- [ABOUT THIS EXERCISE]:
Make a verbatim copy of all the records. Skip every image.

======== GIVEN DATA ========

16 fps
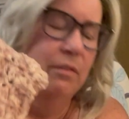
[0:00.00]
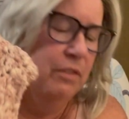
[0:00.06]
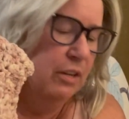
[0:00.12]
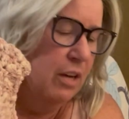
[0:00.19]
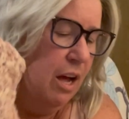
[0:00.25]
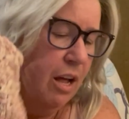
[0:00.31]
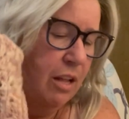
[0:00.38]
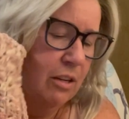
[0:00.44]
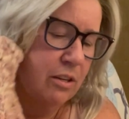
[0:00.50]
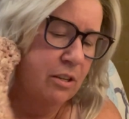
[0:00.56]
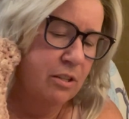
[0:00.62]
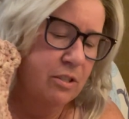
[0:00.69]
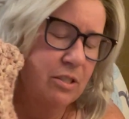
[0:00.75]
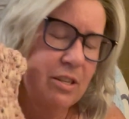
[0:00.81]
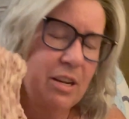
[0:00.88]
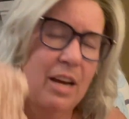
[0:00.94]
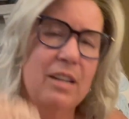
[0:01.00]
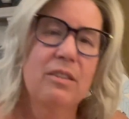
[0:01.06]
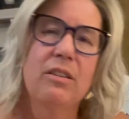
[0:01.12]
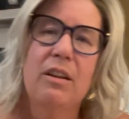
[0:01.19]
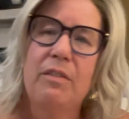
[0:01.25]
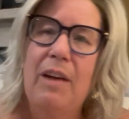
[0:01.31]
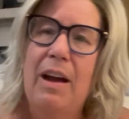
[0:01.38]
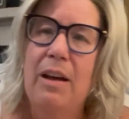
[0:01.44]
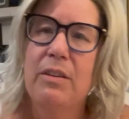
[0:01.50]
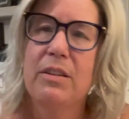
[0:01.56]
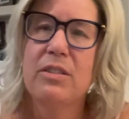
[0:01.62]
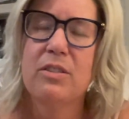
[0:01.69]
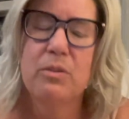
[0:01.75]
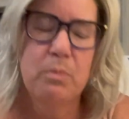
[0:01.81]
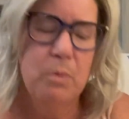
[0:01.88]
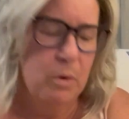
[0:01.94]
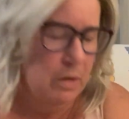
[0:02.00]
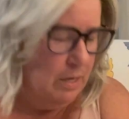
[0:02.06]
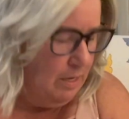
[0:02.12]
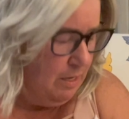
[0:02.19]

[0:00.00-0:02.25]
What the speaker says: the colors. I love how this is working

========

- [EXERCISE RESPONSE]:
16 fps
[0:00.00]
[0:00.06]
[0:00.12]
[0:00.19]
[0:00.25]
[0:00.31]
[0:00.38]
[0:00.44]
[0:00.50]
[0:00.56]
[0:00.62]
[0:00.69]
[0:00.75]
[0:00.81]
[0:00.88]
[0:00.94]
[0:01.00]
[0:01.06]
[0:01.12]
[0:01.19]
[0:01.25]
[0:01.31]
[0:01.38]
[0:01.44]
[0:01.50]
[0:01.56]
[0:01.62]
[0:01.69]
[0:01.75]
[0:01.81]
[0:01.88]
[0:01.94]
[0:02.00]
[0:02.06]
[0:02.12]
[0:02.19]

[0:00.00-0:02.25]
What the speaker says: the colors. I love how this is working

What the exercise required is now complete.